**** Records to process ****

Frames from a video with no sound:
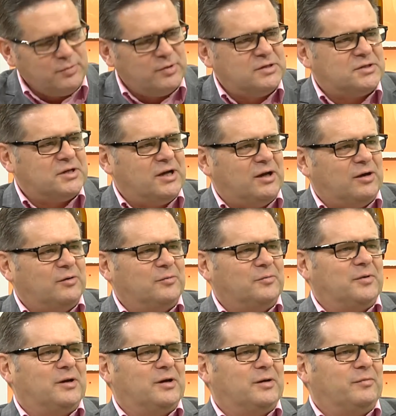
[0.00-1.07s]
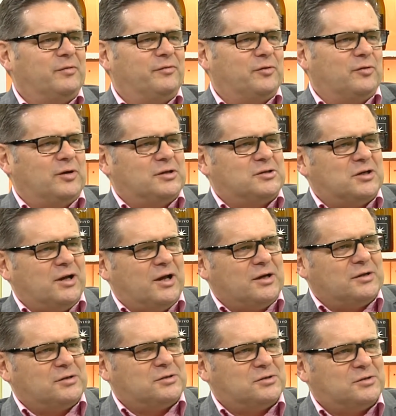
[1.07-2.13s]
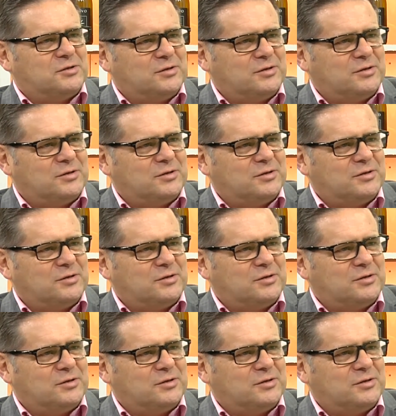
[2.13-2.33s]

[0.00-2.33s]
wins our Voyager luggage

****
**** Records to process ****

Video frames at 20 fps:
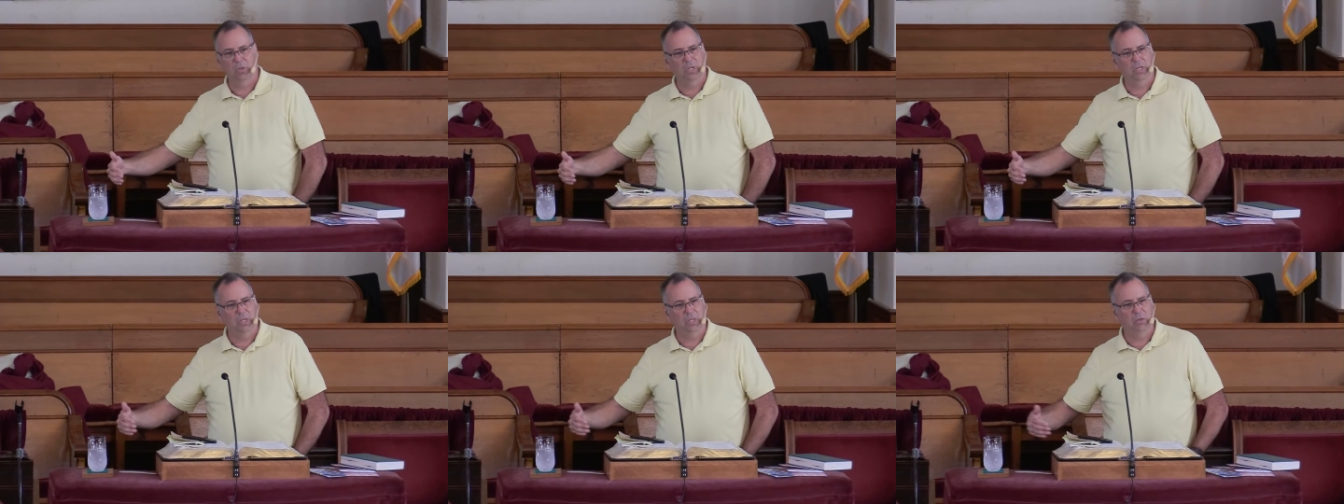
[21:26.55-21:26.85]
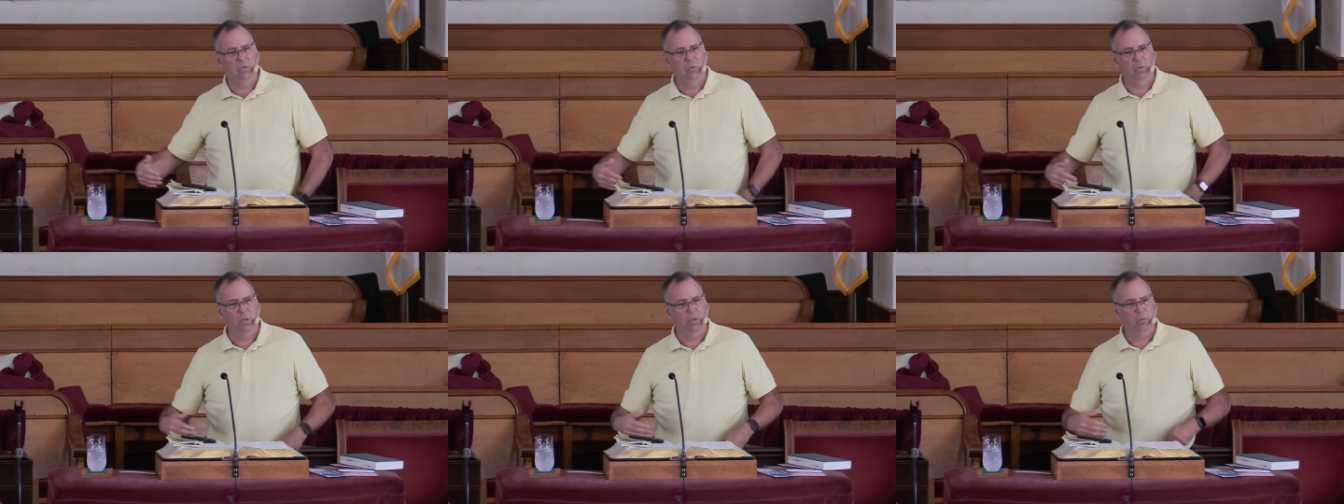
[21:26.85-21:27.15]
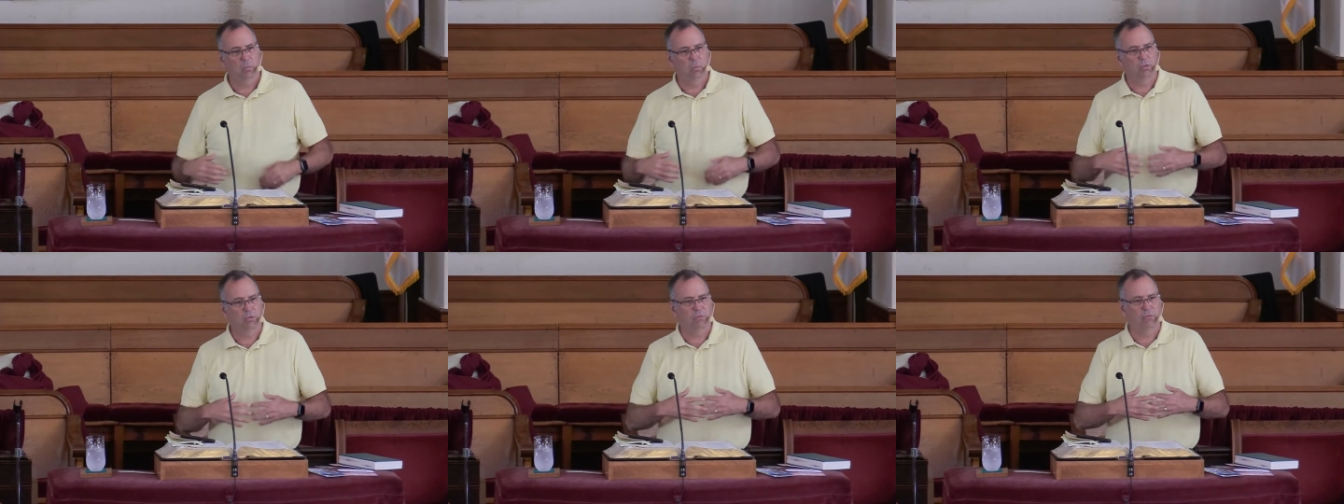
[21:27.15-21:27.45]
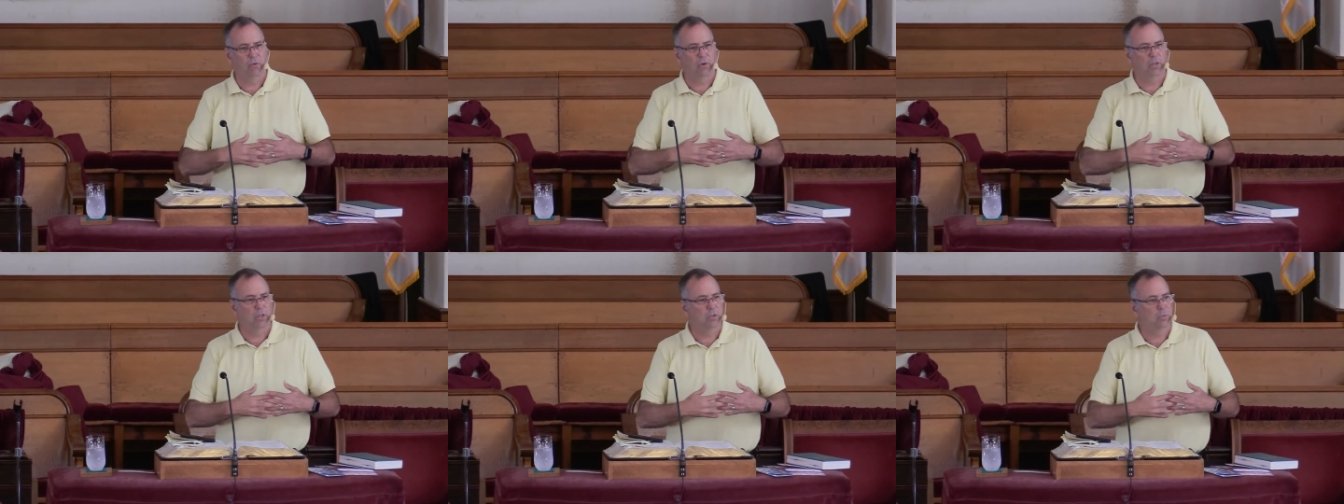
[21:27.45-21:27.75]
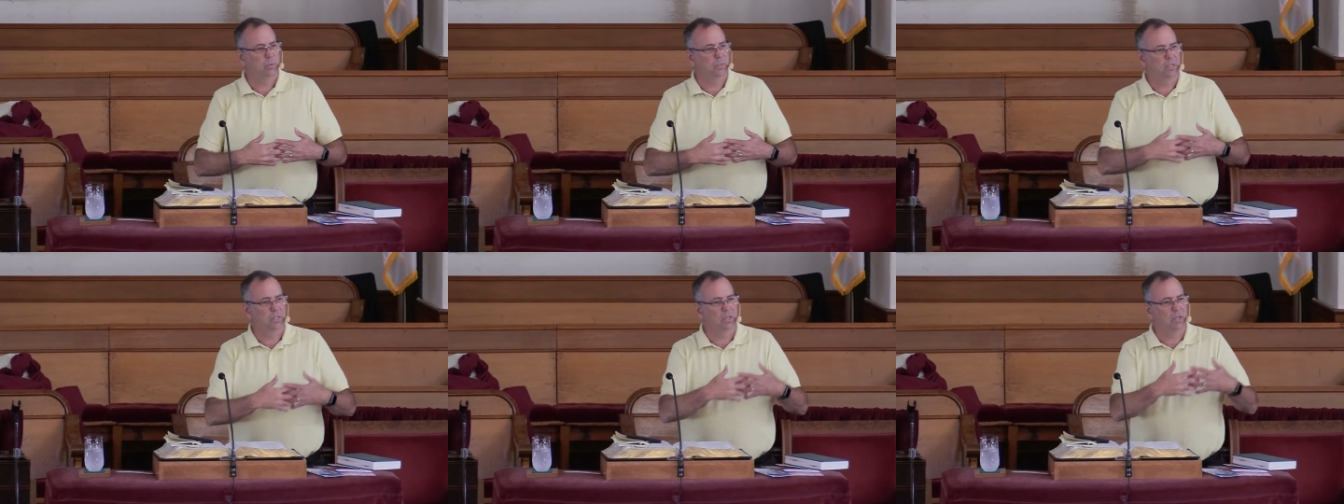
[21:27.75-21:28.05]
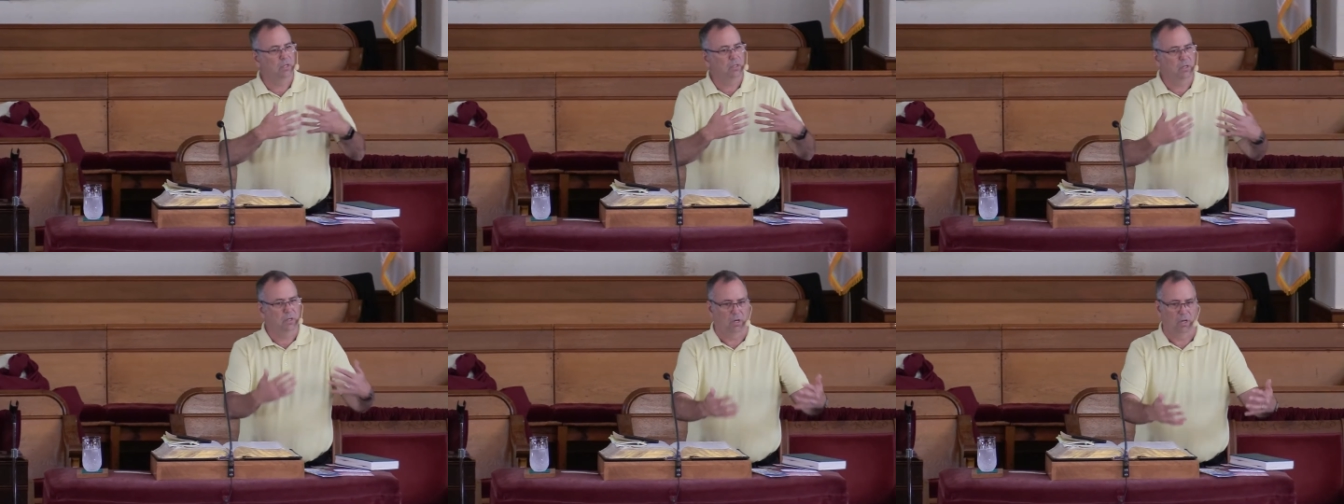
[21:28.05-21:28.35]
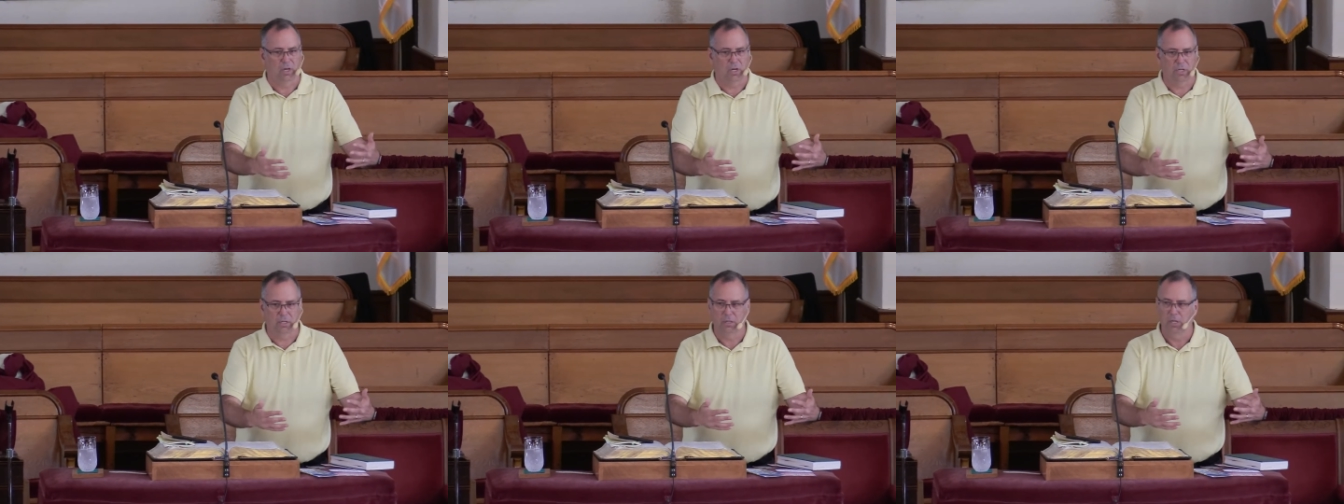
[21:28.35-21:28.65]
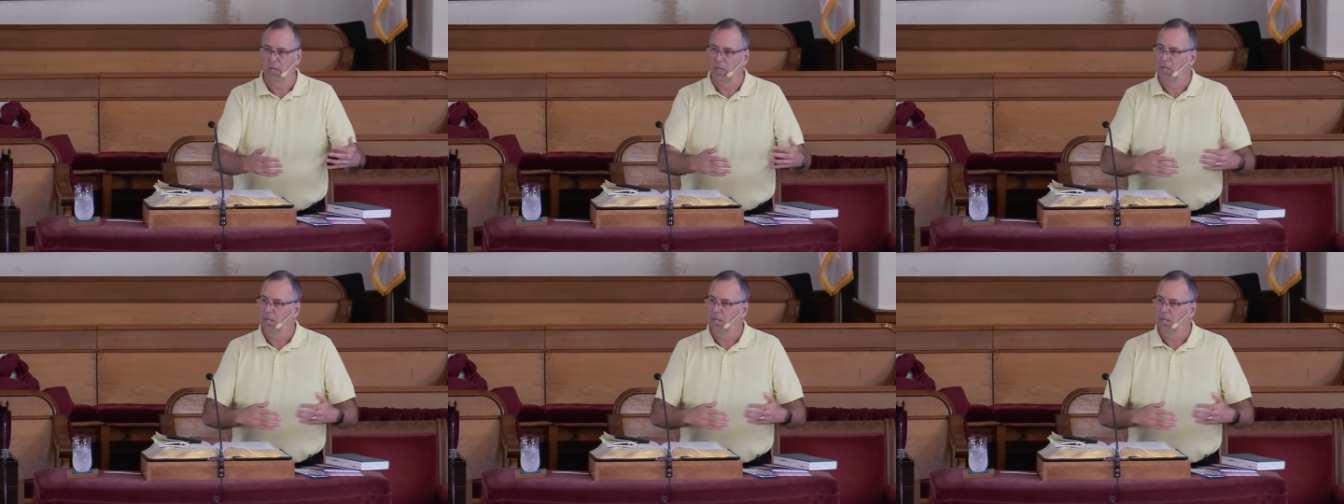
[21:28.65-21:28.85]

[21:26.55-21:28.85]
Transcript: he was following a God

****

What to do
Output only the stretch above from the line with "[21:28.35-21:28.65]" through the line with "Transcript: he was following a God", reproduced exactly. Exclude pictures.

Solution
[21:28.35-21:28.65]
[21:28.65-21:28.85]

[21:26.55-21:28.85]
Transcript: he was following a God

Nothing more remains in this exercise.